La politique ne lui est pas tombée soudainement sur la tête. Elle n’est pas de celles qui « se laissent porter par les autres et utilisent les services rendus par des bénévoles (clubs sportifs, parents d’élèves, conseil syndical… peu importe), sans rien donner en échange. » Sa volonté d’être présente dans la vie de la cité est ancienne. Elle trouve à se réaliser là. A sa manière à elle, très indépendante. Un an après les élections, elle s’inscrit comme élue indépendante, ce qui lui donne une parole personnelle. « Je voulais sortir de l’influence des partis politiques nationaux sur la vie municipale. Pour moi, elle est néfaste. »
Les oppositions systématiques (quasi automatiques) entre majorité et opposition municipales l’ennuient. Elle veut soutenir qui elle le souhaite, quand elle le souhaite, au cas par cas. « Mesure et équilibre », c’est sa définition du centre dans lequel elle se reconnaît. Elle veut croire dans le dialogue entre majorité et opposition pour apporter les meilleures solutions aux Fontenaisiens. A l’écouter, ce n’est pas gagné.
Le partage du temps
La charge d’une élue d’opposition, pour moindre qu’elle soit de celle d’adjointe, n’est pas indifférente. Les conseils municipaux demandent préparation et participation. Il y a le suivi de commissions et de comités. Les rencontres avec des habitants ou des responsables associatifs. Les événements organisés par les associations ou par la ville.
Elle publie régulièrement des articles dans les Nouvelles de Fontenay ou dans Osez Fontenay. Elle les travaille, les argumente, l’écriture prend du temps. Répondre aux questions. Elle écrit aussi une tribune par mois dans le Mag de la ville.
Quand on travaille à plein temps, il faut trouver la combinaison gagnante pour conjuguer le tout. La sienne, c’est l’usage sans modération de ses congés, ses RTT, ses weekends et pas mal de ses soirées. C’est aussi assumer sans regret les priorités et les sacrifices nécessaires par rapport à ses vies familiale et associative. Priorité ne signifie pas exclusion. Sa famille et ses amis ne sont pas négligés. Elle reste très investie dans l’association des Anciens de l’école militaire. Elle y a été structurée, elle y a connu un sentiment de camaraderie très fort et des amitiés qui durent encore comme des énergies renouvelables.
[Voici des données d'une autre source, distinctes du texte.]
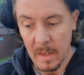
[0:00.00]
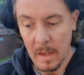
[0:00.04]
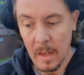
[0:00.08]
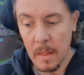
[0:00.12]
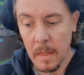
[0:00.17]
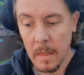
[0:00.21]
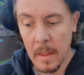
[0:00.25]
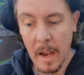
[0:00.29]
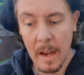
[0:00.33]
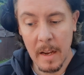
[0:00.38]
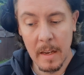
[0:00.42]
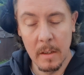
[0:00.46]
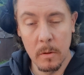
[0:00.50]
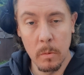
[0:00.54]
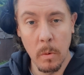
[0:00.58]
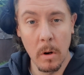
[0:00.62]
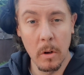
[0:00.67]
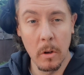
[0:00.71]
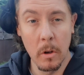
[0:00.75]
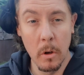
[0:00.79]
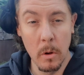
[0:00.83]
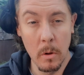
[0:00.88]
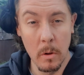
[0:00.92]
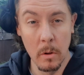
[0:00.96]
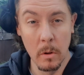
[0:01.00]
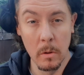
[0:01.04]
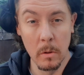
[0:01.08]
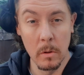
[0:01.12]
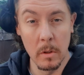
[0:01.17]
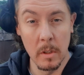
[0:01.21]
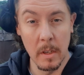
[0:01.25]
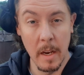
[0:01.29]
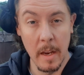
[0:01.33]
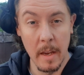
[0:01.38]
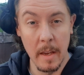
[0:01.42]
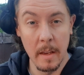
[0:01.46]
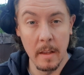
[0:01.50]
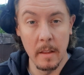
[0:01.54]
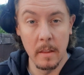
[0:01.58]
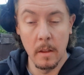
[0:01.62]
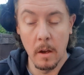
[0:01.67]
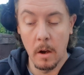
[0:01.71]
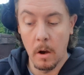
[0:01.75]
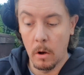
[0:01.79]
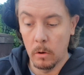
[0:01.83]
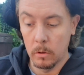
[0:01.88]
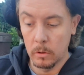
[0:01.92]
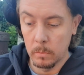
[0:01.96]
That is what Google say
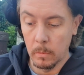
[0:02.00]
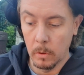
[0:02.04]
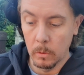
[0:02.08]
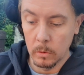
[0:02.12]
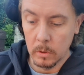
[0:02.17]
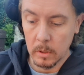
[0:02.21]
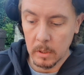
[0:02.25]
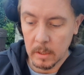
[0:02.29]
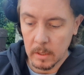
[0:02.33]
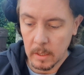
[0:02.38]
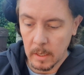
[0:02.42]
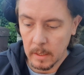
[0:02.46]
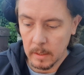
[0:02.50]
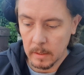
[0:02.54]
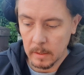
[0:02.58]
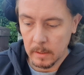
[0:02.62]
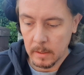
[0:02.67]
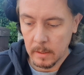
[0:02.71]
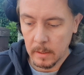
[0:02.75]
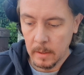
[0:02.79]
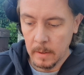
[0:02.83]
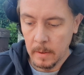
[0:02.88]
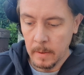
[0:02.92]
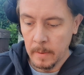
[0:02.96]
that osmosis is.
Elle dit de sa vie d’élue qu’elle est heureuse. Ce qu’elle résume d’un trait simple : « J’aime les gens. » Et puis : « Je ne suis pas dans la majorité, mais n’en éprouve aucune souffrance. » Souffrance ! à ce point-là ? Elle insiste sur le mot. « Je sais que, dans des communes, des élus d’opposition souffrent littéralement de la place qui leur est faite. » Elle, non.
Un désir l’anime, celui d’un projet autour de l’hydrologie des sols. Réouvrir les sources, retrouver les ruisseaux. Sous le CEA, il y a une nappe perchée. Rue Ferdinand Lot, au bout d’une rue avec des trottoirs de pleine terre, une résurgence de source. Elle en parle chaleureusement, comme d’une promesse. Il est vrai qu’en ces temps de sécheresses menaçantes, la promesse de l’eau n’est pas un vain espoir.
[1] Les sociétés publiques locales (SPL) sont créées par les collectivités territoriales qui en détiennent la totalité du capital.